Overexpression of Scg5 increases enzymatic activity of PCSK2 and is inversely correlated with body weight in congenic mice
1 Department of Animal Science, University of California, Davis, One Shields Ave., Davis, CA 95616-8521, USA
2 Department of Biochemistry and Molecular Biology, Louisiana State University Health, Sciences Center, and Children's Hospital Research Institute, New Orleans, LA 70112-2223, USA
3 Department of Medicine, Division of Cardiology, University of, California, Los Angeles, 695 Charles E. Young Drive South, Los Angeles, CA 90095-1679, USA
4 Research Center for Human Natural Defense System, Yonsei, University College of Medicine, Seoul, 120-752, Korea
5 Department of Anatomy and Neurobiology, University of, Maryland Medical School, 20 Penn St, Baltimore, MS 21201, USA
BMC Genetics 2008, 9:34 doi:10.1186/1471-2156-9-34Published: 25 April 2008
The identification of novel genes is critical to understanding the molecular basis of body weight. Towards this goal, we have identified secretogranin V (Scg5; also referred to as Sgne1), as a candidate gene for growth traits.

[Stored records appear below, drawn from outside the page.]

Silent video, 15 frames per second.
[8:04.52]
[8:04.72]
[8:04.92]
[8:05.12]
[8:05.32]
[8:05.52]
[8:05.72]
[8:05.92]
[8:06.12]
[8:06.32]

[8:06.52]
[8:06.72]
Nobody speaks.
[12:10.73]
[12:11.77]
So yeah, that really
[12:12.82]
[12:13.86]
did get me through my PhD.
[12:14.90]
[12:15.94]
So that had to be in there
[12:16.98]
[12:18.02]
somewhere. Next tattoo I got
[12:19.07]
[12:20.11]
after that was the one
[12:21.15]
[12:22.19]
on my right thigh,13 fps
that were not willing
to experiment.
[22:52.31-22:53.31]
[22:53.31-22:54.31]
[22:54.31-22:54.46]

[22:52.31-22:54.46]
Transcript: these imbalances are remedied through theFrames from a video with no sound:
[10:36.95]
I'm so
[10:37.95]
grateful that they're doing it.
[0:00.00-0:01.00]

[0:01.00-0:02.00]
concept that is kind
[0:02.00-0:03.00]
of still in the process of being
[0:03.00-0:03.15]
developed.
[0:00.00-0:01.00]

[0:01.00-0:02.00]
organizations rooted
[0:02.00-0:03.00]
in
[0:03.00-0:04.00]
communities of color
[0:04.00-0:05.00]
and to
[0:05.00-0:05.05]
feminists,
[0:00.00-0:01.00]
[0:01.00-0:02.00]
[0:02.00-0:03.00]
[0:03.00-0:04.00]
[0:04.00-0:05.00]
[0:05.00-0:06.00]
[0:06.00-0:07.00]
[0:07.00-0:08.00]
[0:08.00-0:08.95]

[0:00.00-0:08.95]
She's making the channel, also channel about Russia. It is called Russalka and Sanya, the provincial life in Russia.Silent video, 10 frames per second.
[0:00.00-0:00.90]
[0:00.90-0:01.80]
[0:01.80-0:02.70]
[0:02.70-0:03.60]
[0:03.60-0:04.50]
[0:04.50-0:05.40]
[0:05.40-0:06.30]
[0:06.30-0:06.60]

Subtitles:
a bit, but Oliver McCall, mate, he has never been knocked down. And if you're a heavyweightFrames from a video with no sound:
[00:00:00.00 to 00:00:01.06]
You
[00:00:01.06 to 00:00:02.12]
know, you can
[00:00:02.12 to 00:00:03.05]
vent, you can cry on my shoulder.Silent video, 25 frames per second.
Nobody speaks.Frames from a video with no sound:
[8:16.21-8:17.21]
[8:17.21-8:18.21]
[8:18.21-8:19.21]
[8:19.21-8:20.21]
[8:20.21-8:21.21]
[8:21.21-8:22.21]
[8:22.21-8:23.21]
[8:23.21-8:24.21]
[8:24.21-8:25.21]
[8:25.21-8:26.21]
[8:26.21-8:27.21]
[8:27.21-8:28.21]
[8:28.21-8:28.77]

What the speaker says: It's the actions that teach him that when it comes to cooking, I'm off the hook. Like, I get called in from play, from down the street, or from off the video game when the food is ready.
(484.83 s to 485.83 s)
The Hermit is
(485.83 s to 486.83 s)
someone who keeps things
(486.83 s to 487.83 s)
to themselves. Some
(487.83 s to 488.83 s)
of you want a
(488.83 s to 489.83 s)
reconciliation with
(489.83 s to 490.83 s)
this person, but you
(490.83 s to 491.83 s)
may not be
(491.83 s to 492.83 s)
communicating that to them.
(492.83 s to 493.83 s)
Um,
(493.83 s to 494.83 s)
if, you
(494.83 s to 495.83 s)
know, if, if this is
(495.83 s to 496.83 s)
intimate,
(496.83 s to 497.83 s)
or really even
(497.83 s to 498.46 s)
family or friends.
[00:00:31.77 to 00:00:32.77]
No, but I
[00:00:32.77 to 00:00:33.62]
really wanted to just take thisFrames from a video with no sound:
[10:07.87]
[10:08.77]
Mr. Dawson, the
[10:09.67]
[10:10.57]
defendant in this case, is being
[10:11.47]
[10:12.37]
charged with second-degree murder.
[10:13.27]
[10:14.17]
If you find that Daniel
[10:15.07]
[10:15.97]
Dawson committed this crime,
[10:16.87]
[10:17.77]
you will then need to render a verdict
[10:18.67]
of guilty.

Through a combination of DNA microarray analysis and quantitative PCR we identified a strong expression quantitative trait locus (eQTL) regulating Scg5 expression in two mouse chromosome 2 congenic strains and three additional F2 intercrosses. More importantly, the eQTL was coincident with a body weight QTL in congenic mice and Scg5 expression was negatively correlated with body weight in two of the F2 intercrosses. Analysis of haplotype blocks and genomic sequencing of Scg5 in high (C3H/HeJ, DBA/2J, BALB/cByJ, CAST/EiJ) and low (C57BL/6J) expressing strains revealed mutations unique to C57BL/6J and possibly responsible for the difference in mRNA abundance. To evaluate the functional consequence of Scg5 overexpression we measured the pituitary levels of 7B2 protein and PCSK2 activity and found both to be increased. In spite of this increase, the level of pituitary α-MSH, a PCSK2 processing product, was unaltered.
Together, these data support a role for Scg5 in the modulation of body weight.